Unless the context otherwise requires, the “Company,” for periods prior to the close of the Merger, refers to Old AEON, currently AEON Biopharma Sub, Inc. (“Predecessor”), and for the periods after the close of the Merger, refers to AEON Biopharma, Inc., including AEON Biopharma Sub, Inc. (“Successor”). As a result of the Merger, the results of operations, financial position and cash flows of the Predecessor and Successor are not directly comparable. AEON Biopharma Sub, Inc. was deemed to be the Predecessor entity. Accordingly, the historical financial statements of AEON Biopharma Sub, Inc. became the historical financial statements of the combined Company, upon the consummation of the Merger. As a result, the financial statements included in this release reflect (i) the historical operating results of AEON Biopharma Sub, Inc. prior to the Merger and (ii) the combined results of the Company, including AEON Biopharma Sub, Inc., following the closing of the Merger.
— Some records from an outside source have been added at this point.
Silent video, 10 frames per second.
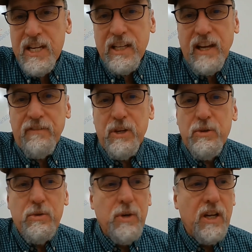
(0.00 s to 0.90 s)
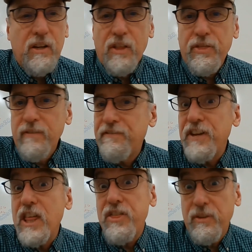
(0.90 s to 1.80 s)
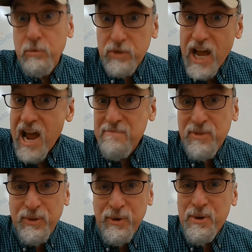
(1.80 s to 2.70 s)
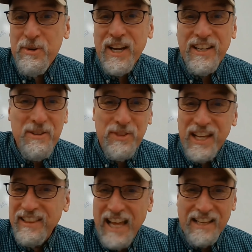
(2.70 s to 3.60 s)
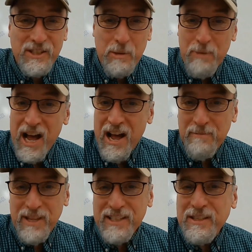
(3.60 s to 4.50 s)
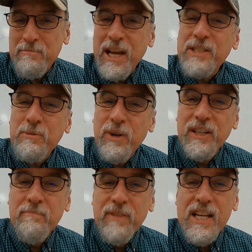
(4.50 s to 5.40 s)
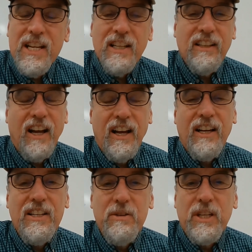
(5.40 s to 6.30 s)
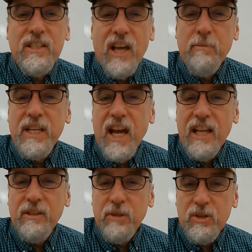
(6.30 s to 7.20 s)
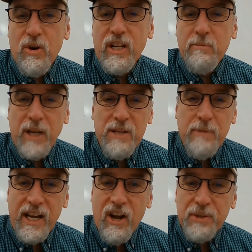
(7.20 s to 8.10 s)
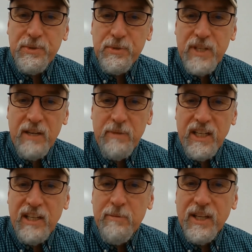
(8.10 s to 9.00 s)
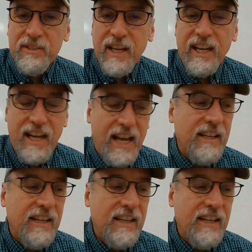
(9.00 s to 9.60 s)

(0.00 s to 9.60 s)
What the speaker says: If you do a fifth time through and you think that's the bomb, that's the best one, you could tell me on the recording, but you might also send me an email saying, hey,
The accompanying financial statements include Predecessor periods for the three and six months ended June 30, 2023, and Successor periods for the three and six months ended June 30, 2024. A black line between the Successor and Predecessor periods has been placed in the condensed consolidated financial statements and in the tables to the notes to the condensed consolidated financial statements to highlight the lack of comparability between these periods.